Security Systems: Network Security
TSI has been developing and utilizing a variety of tools and practices that can protect your business internally and externally without hindering your business processes or communication. The greatest threat to your business today is internal hacking. Internal, from your own employees: the people who know your business inside and out. The days of being able to have your e-mail servers, domain controllers and ERP servers on the same subnet with no access controls between workstations and servers is over. However, internal security is often given a lower priority and put on the back burner while the perimeter is being fortified.
TSI's network security consultants follow the recommendations of the National Institute of Standards and Technology for IT Risk Management Analysis. There is a structure and methodology to risk analysis, followed by a risk mitigation process. Risk mitigation includes a cost benefit analysis, mitigation options and strategy and approach for a controlled implementation.

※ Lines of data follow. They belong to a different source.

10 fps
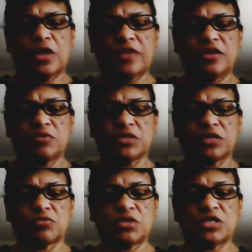think it was
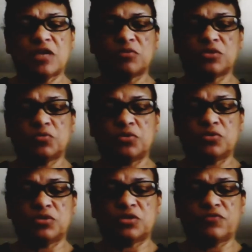like 3
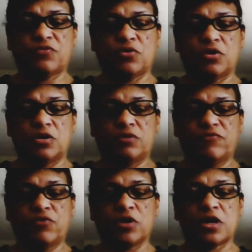tablespoons for
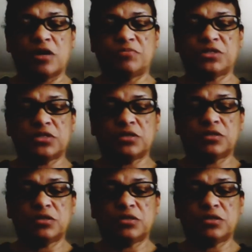4 cups.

Our risk assessment process includes identification and evaluation of risks and risk impacts, and recommendation of risk-reducing measures. In assessing risks for an IT system, the first step we take is to define the scope of the effort. In this step, the boundaries of the IT system are identified, along with the resources and the information that constitute the system. Characterizing an IT system establishes the scope of the risk assessment. Identifying risk for an IT system requires an understanding of the system's processing environment. As a network security consulting firm, our first step is to collect system-related information, which is usually classified as follows:
- System interfaces (e.g., internal and external connectivity)
- Data and information
- Persons who support and use the IT system
- System mission (e.g., the processes performed by the IT system)
- System and data criticality (e.g., the system's value or importance to the court)
- System and data sensitivity
Additional information related to the operational environmental of the IT system and its data includes, but is not limited to, the following:
- The functional requirements of the IT system
- Users of the system (system users who provide technical support to the IT
- System or application users who use the IT system to perform Court functions)
- System security policies governing the IT system.
- System security architecture
Any, or a combination, of the following techniques will be used in gathering information relevant to the IT system within its operational boundary
- Questionnaire -To collect relevant information, our risk assessment personnel can develop a questionnaire concerning the management and operational controls used for the IT system. This questionnaire would be distributed to the applicable technical and non technical personnel supporting the IT system. The questionnaire could also be used during on-site visits and interviews.
- On-site Interviews - Interviews with IT system support and management personnel will enable our risk assessment personnel to collect useful information about the IT system (e.g., how the system is operated and managed).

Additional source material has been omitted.